Festival de Cannes: comment le réalisateur iranien Mohammad Rasoulof a-t-il tourné son film clandestinement?

Tourné clandestinement mais impeccablement réalisé, "Les graines du figuier sauvage", en lice pour la Palme d'or à Cannes, est né dans l'esprit de Rasoulof alors qu'il était en prison. Le film fait écho au large mouvement de contestation du régime fin 2022, après la mort de la jeune Mahsa Amini.

La rédaction (avec AFP) Publié le 25/05/2024 à 18:18, mis à jour le 25/05/2024 à 18:25
interview
Mohammad Rasoulof a brandi les photos de deux de ses acteurs principaux, Missagh Zareh et Soheila Golestani. Photo Patrice Lapoirie.

"Il faut vingt ans de formation pour apprendre" à faire un bon film clandestin, a déclaré dans une interview avec l'AFP le réalisateur iranien Mohammad Rasoulof, rencontré à Cannes où il a fait sa première apparition publique depuis qu'il a fui l'Iran.

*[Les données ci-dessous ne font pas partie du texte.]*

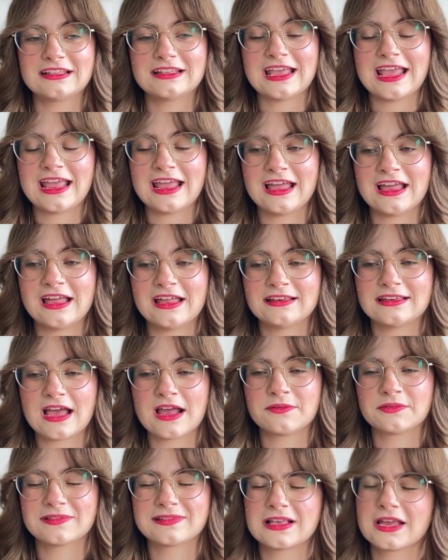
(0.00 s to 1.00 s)
and
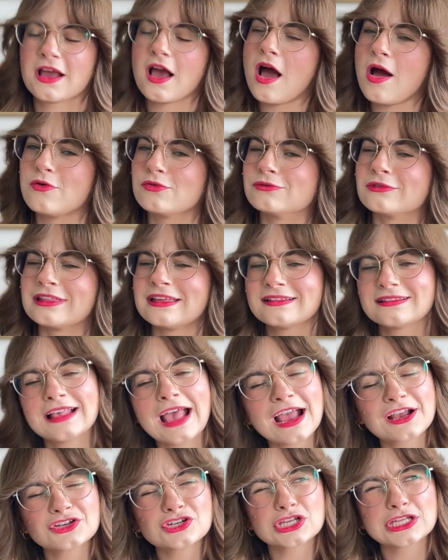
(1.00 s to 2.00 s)
I was like, oh, this
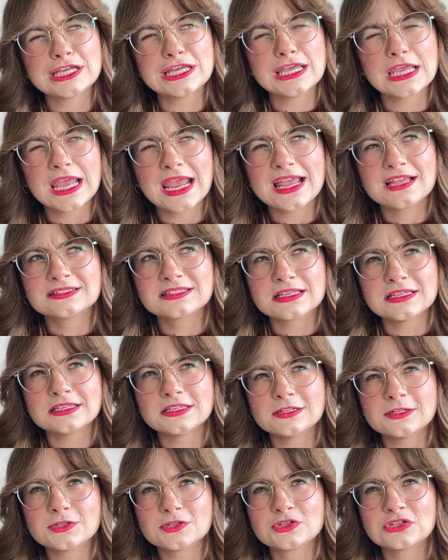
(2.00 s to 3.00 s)
actually
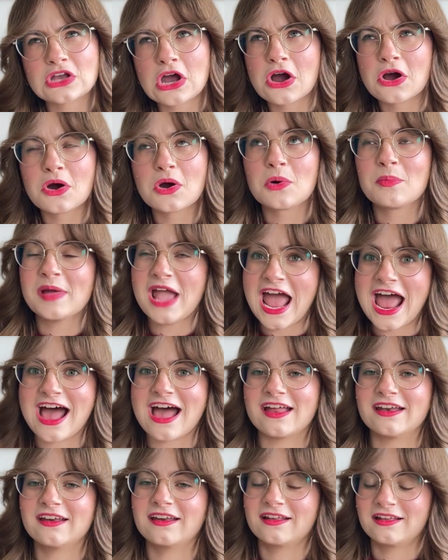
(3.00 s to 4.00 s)
isn't so
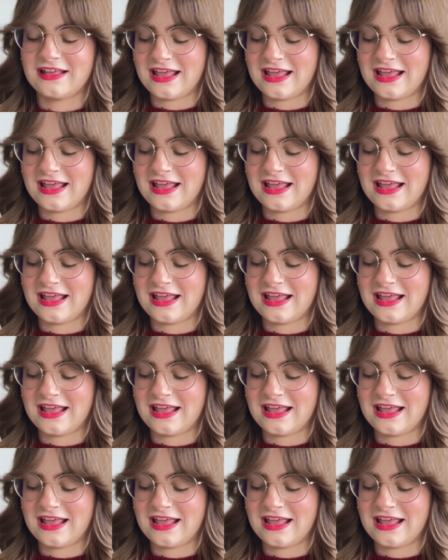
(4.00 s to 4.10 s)
bad.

Tourné clandestinement, mais impeccablement réalisé, Les graines du figuier sauvage, en lice pour la Palme d'or, est né dans l'esprit de Rasoulof alors qu'il était en prison et fait écho au large mouvement de contestation du régime fin 2022, après la mort de la jeune Mahsa Amini.

Que signifie tourner clandestinement en Iran?

Il faut vingt ans de formation pour apprendre ça. Sinon n'importe qui pourrait faire un bon film clandestin! Plus sérieusement, plus vous fréquentez les interrogatoires, les services secrets, et plus vous apprenez comment les déjouer. Parce qu'ils vous montrent vos e-mails, vous comprenez comment il faut les écrire (pour ne pas être repéré). Ils vous montrent vos relevés bancaires. Vous comprenez que vous n'auriez pas dû utiliser votre carte bleue.

A chaque fois, en les fréquentant, en passant du temps avec eux, vous comprenez comment ils vous ont trouvé. Et comment faire pour qu'ils ne vous trouvent pas la prochaine fois. Je reconnais que ça a un peu un côté gangster, mon affaire. Mais la prison est un bon endroit pour apprendre ces choses-là.

Vous avez brandi à Cannes les photos de deux de vos acteurs...

Toute l'équipe restée en Iran est menacée, inquiétée, que ce soit mon chef opérateur, mon décorateur, costumier, maquillage, tout le monde. Tous ceux qui ont travaillé dans cette équipe et pour ce film sont en ce moment la cible de ces intimidations. J'ai choisi ces deux acteurs comme le symbole de cette équipe parce que je n'ai que deux mains.

Qu'est-ce qui peut protéger ceux qui sont restés en Iran?

Je pense qu'il faut exercer une pression politique sur le régime iranien pour qu'il cesse la répression et la censure à l'égard des artistes. Simplement, le fait de décrire leur situation, de dire quelles sont les pressions qu'ils subissent, c'est déjà un bon début. C'est peut-être un peu idéaliste de penser que cette pression politique viendra, mais je suis persuadé que c'est le seul moyen d'obtenir un changement.

Vous avez dit espérer que la dictature disparaisse. Qu'est-ce qui fonde votre espoir?

Il y a environ deux ans, quand la campagne pour la libération des femmes ("Femme, vie, liberté") a commencé, personne ne pensait que, après la mort de Mahsa Amini, les gens allaient manifester comme ils faisaient. Donc je pense que le peuple d'Iran est très en colère, mais qu'il attend une opportunité de le montrer.

La mort du président Raïssi ouvre une période d'incertitude. Pensez-vous que le système puisse changer de l'intérieur?

Il y a toujours un espoir, mais il est difficile de prédire les événements politiques. Moi, j'en suis incapable. Tout ce que j'espère, c'est que ce changement arrivera et que le peuple iranien puisse respirer.

Quelles sont vos perspectives maintenant que vous avez quitté l'Iran? 

Je n'ai pas de projet de retour immédiat en Iran, et je vais travailler, je vais faire des films, je vais très vite me mettre dans un autre projet. Peut-être un projet d'animation, faire du stop-motion avec des personnages en pâte à modeler, ou autre chose. C'est certain que je vais très vite m'inspirer à nouveau de mon expérience en prison.